(Collected data)

□ □ □ □

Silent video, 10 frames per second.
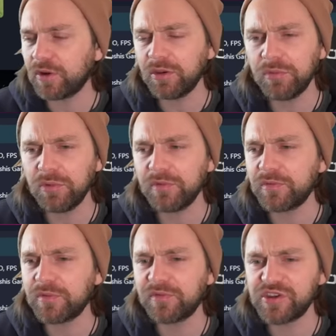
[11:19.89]
I know if
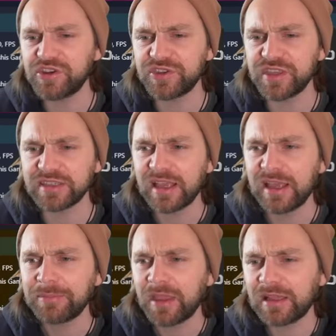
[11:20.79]
we featured this,
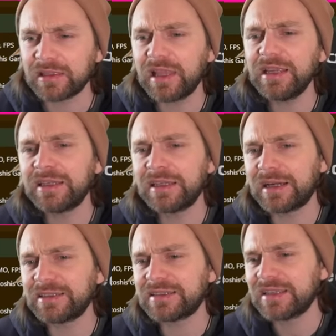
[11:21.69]

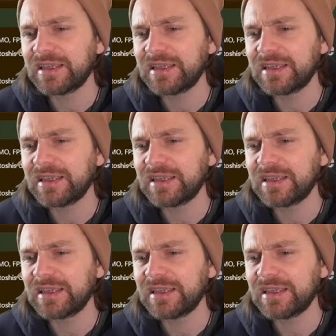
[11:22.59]
Lightnite,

□ □ □ □

What is being asked: Reproduce all the data as it stands. The pictures are not part of the copy.

Reply:
Silent video, 10 frames per second.
[11:19.89]
I know if
[11:20.79]
we featured this,
[11:21.69]

[11:22.59]
Lightnite,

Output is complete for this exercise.